GPT-5 Launch Disappoints Users, Sparks Cost-Cutting Speculation

Futurism

On Thursday, August 8, OpenAI unveiled its highly anticipated GPT-5 AI model, a new “reasoning” tool that CEO Sam Altman touted as the world’s best for coding and writing. However, the initial reception from power users has been strikingly underwhelming, prompting questions about diminishing returns in an industry pouring ever-increasing sums into talent and infrastructure.

The sentiment among many early adopters is one of profound disappointment. “GPT-5 is horrible,” declared one of the most upvoted posts on the ChatGPT subreddit, its author criticizing the model for “short replies that are insufficient, more obnoxious AI-stylized talking, less ‘personality’ and way less prompts allowed with plus users hitting limits in an hour.” This immediate backlash suggests a significant disconnect between the company’s claims and the user experience.

Further complicating matters, OpenAI has made the strategic decision to deprecate all preceding models, a term the company uses when retiring an obsolete version. This move has predictably angered many power users who have long relied on older, often more stable, iterations of the models to accomplish their tasks, rather than consistently adopting the latest releases. The stakes are undeniably high for OpenAI, a firm widely considered at the forefront of the AI race, as the industry continues to justify massive capital expenditures. After more than a year and a half of swirling rumors, many users expected GPT-5 to represent a monumental generational leap.

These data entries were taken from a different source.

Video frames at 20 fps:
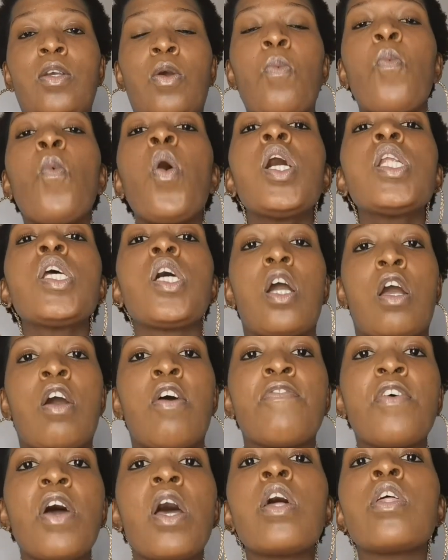one
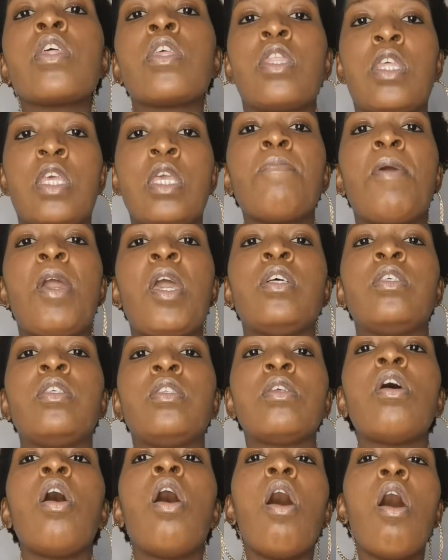of the
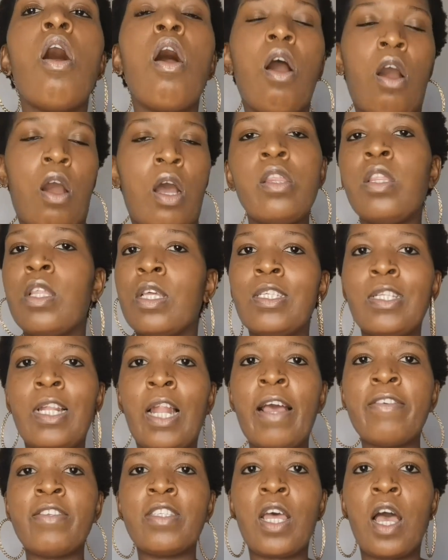best on this
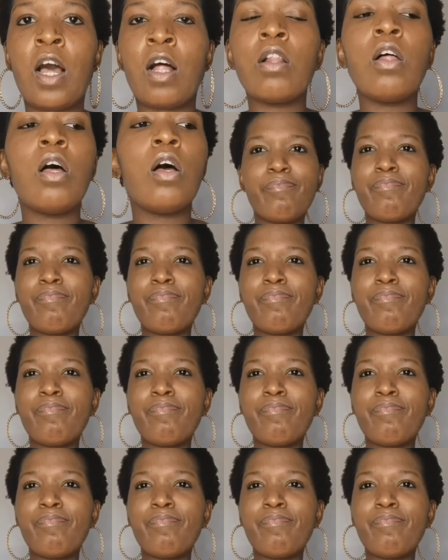lifestyle.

Instead, the consensus suggests GPT-5 is a perplexing mix of advancements and regressions. This mixed performance has fueled widespread speculation that OpenAI is attempting to manage costs, a plausible theory given that running large language models is a notoriously energy-intensive and environmentally demanding process. One Reddit user likened it to “Shrinkflation,” suggesting the company, which is reportedly eyeing a $500 billion valuation, might be cutting corners. Other users echoed this sentiment, with comments such as, “I wonder how much of it was to take the computational load off them by being more efficient,” and “Feels like cost-saving, not like improvement.”

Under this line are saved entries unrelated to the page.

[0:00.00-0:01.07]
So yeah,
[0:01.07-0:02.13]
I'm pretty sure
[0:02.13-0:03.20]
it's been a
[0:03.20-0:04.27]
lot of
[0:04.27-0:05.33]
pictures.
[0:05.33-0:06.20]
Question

The prevailing opinion is that GPT-5 is a weak offering leveraging a strong brand name. Users report that “answers are shorter and, so far, not any better than previous models.” Combined with more restrictive usage policies, this feels to many like “a downgrade branded as the new hotness.” The forced migration to a seemingly hamstrung model has even led some users to humorously “mourn” the loss of their former AI companions. One Reddit user complained that the new model’s tone was “abrupt and sharp,” likening it to an “overworked secretary” and calling it “a disastrous first impression.”

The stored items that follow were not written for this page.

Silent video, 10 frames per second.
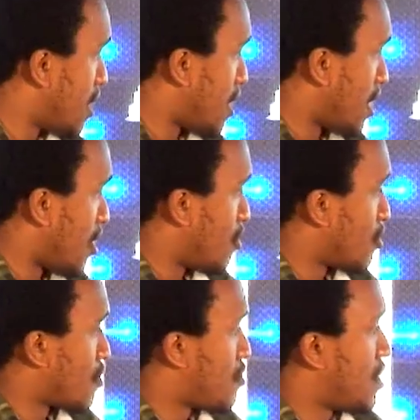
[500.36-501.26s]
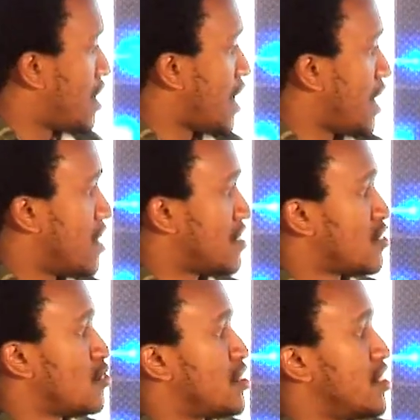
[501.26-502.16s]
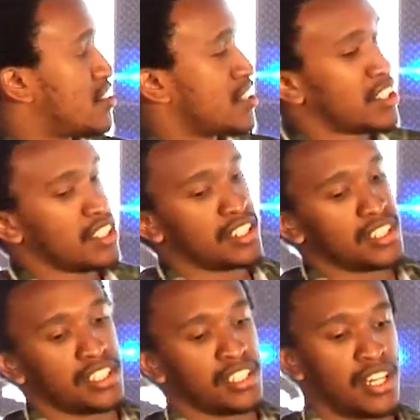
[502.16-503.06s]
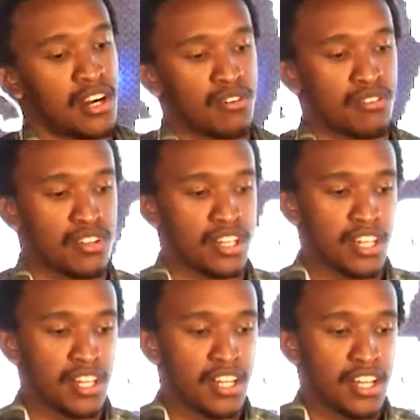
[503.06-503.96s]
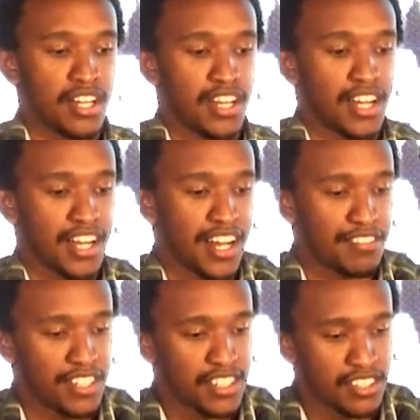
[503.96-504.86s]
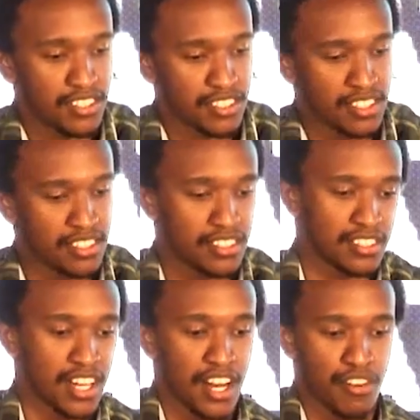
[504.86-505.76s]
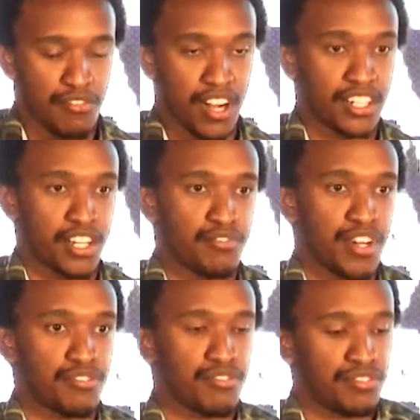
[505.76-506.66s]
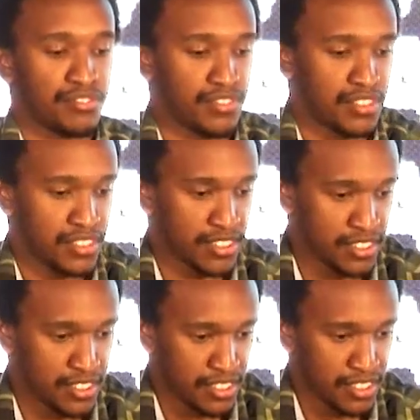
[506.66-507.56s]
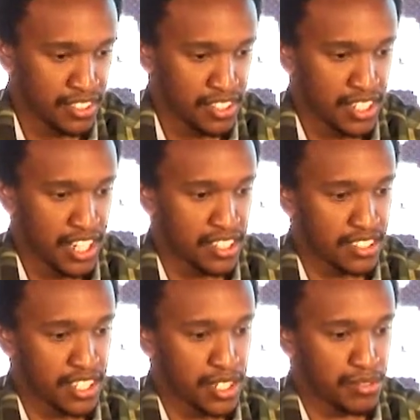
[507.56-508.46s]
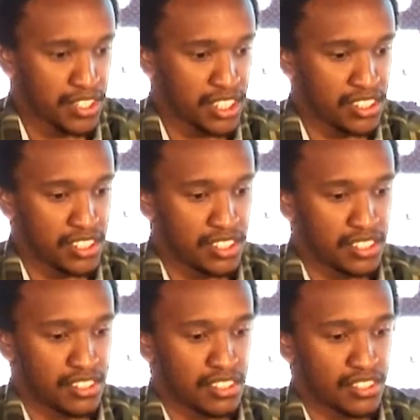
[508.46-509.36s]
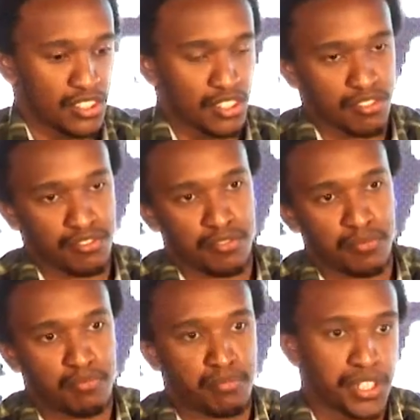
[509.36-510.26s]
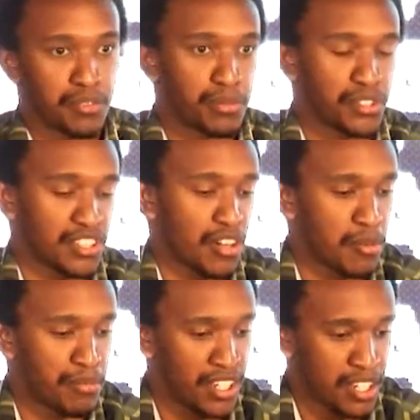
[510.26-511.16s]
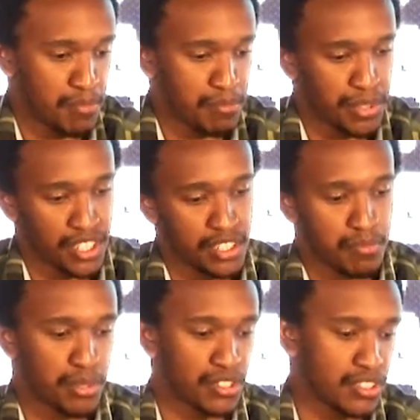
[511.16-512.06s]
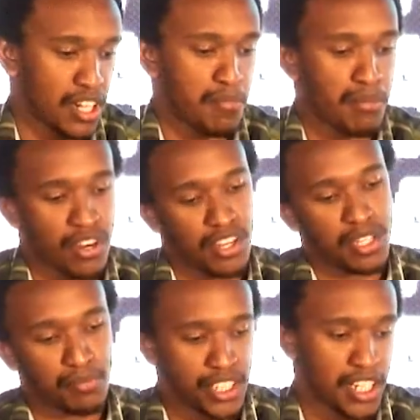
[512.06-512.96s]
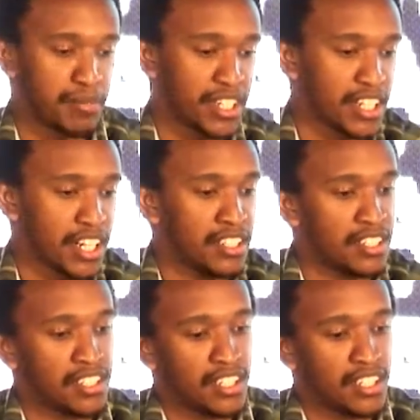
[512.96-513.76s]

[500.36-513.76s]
And now, good AI lets us know what it's thinking. Now, I find this is Far Cry 5. It's a game set in sort of pre-post-apocalyptic America.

OpenAI’s own GPT-5 system card, a detailed document outlining its capabilities and limitations, also failed to impress, appearing to contradict Altman’s assertion that it is the world’s best AI coding assistant. AI researcher Eli Lifland tweeted, “First observation: no improvement on all the coding evals that aren’t SWEBench,” referring to a common benchmark for evaluating large language models.

However, GPT-5’s perceived limitations may offer a silver lining in terms of safety. METR, a research nonprofit focused on assessing whether “frontier AI systems could pose catastrophic risks to society,” concluded that it is “unlikely that GPT-5-thinking would speed up AI R&D researchers by >10x” or be “capable of rogue application.”

While Sam Altman has yet to directly address the widespread negative reaction, his public statements about GPT-5 hint at an awareness of its muted powers. He tweeted that while GPT-5 is “the smartest model we’ve ever done,” the primary focus was on “real-world utility and mass accessibility/affordability.” Amidst the half-a-trillion-dollar valuation at stake, Altman continued to promise future improvements, adding, “We can release much, much smarter models, and we will, but this is something a billion+ people will benefit from.” The challenge for OpenAI now is to reconcile these grand promises with the immediate, and largely critical, user experience.